***** Dataset records *****

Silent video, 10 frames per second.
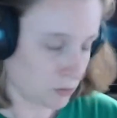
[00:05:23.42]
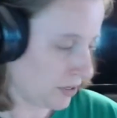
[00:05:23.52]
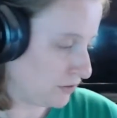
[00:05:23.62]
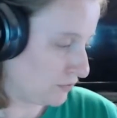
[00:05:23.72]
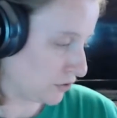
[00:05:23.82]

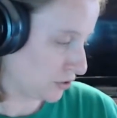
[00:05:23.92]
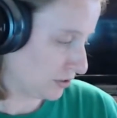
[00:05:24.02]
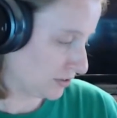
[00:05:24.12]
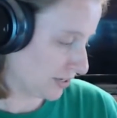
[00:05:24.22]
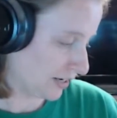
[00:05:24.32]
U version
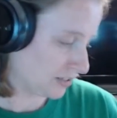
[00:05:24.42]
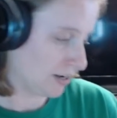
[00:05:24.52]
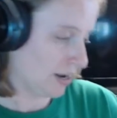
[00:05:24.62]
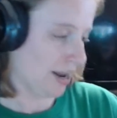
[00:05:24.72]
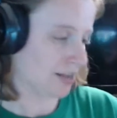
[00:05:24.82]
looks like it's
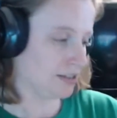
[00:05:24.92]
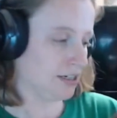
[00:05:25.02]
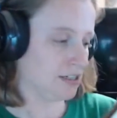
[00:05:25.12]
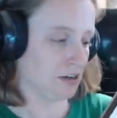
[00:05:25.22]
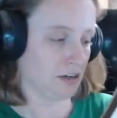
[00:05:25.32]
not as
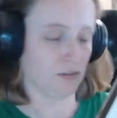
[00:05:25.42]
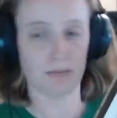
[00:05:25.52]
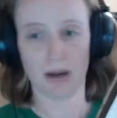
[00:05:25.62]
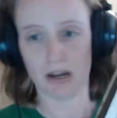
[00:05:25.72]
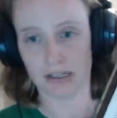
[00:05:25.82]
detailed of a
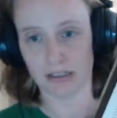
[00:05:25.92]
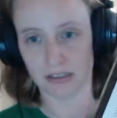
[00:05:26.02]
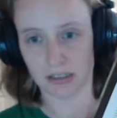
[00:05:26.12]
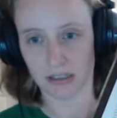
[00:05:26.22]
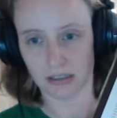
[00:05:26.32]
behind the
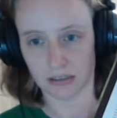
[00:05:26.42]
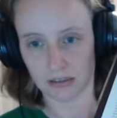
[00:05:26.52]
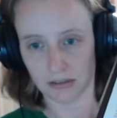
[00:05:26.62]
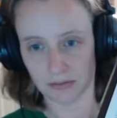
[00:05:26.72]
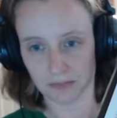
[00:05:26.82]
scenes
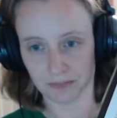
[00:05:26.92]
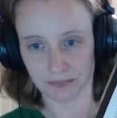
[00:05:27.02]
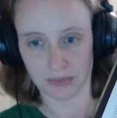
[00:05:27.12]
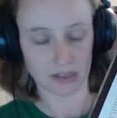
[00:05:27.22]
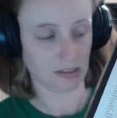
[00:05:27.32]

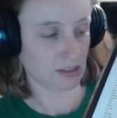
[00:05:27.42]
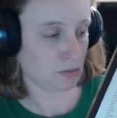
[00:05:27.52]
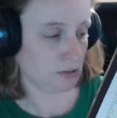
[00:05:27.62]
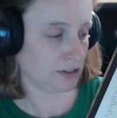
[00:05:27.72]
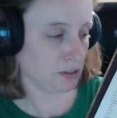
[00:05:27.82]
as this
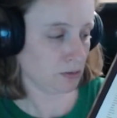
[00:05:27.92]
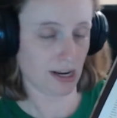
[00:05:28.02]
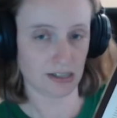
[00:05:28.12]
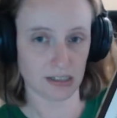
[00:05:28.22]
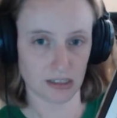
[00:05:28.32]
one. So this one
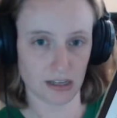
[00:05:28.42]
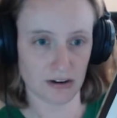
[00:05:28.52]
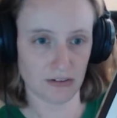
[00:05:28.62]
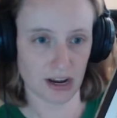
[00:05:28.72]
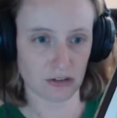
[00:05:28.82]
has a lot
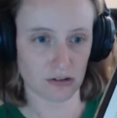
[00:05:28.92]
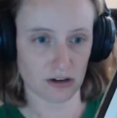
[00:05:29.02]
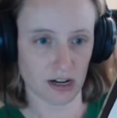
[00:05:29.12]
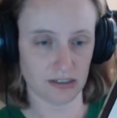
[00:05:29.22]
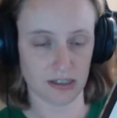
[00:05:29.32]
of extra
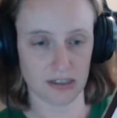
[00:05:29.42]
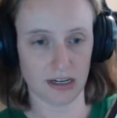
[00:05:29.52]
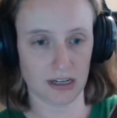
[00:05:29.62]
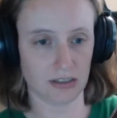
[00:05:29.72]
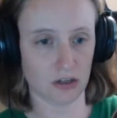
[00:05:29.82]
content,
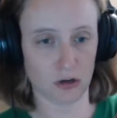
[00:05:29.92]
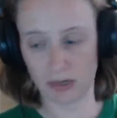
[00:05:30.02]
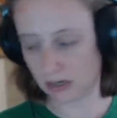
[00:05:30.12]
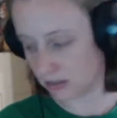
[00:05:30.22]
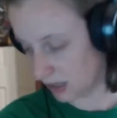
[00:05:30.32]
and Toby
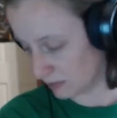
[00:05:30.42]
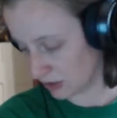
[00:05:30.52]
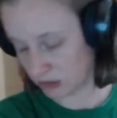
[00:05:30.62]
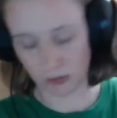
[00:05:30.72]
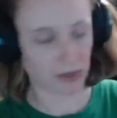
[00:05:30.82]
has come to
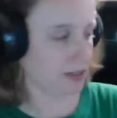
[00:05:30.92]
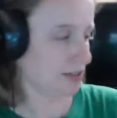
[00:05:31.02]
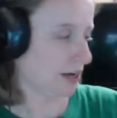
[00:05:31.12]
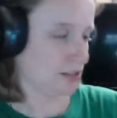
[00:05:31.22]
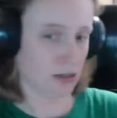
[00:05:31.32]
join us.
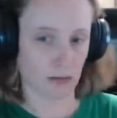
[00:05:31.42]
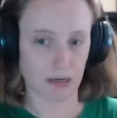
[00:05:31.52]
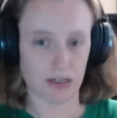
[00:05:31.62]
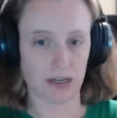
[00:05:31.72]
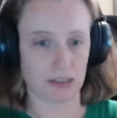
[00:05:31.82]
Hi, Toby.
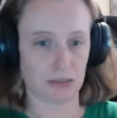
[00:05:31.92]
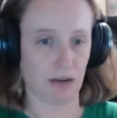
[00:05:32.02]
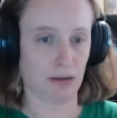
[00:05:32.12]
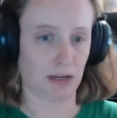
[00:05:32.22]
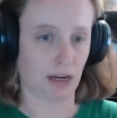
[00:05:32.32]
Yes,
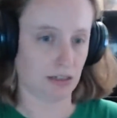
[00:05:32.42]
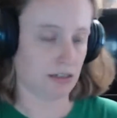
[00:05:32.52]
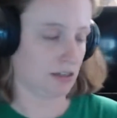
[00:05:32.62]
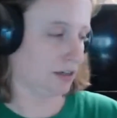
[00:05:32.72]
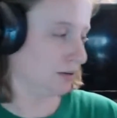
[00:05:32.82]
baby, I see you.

*****

• Directions
Copy out exactly the material that runs from the line with "[00:05:28.32]" to the line with "[00:05:30.52]", ends included, and leave the pictures behind.

• Exercise answer
[00:05:28.32]
one. So this one
[00:05:28.42]
[00:05:28.52]
[00:05:28.62]
[00:05:28.72]
[00:05:28.82]
has a lot
[00:05:28.92]
[00:05:29.02]
[00:05:29.12]
[00:05:29.22]
[00:05:29.32]
of extra
[00:05:29.42]
[00:05:29.52]
[00:05:29.62]
[00:05:29.72]
[00:05:29.82]
content,
[00:05:29.92]
[00:05:30.02]
[00:05:30.12]
[00:05:30.22]
[00:05:30.32]
and Toby
[00:05:30.42]
[00:05:30.52]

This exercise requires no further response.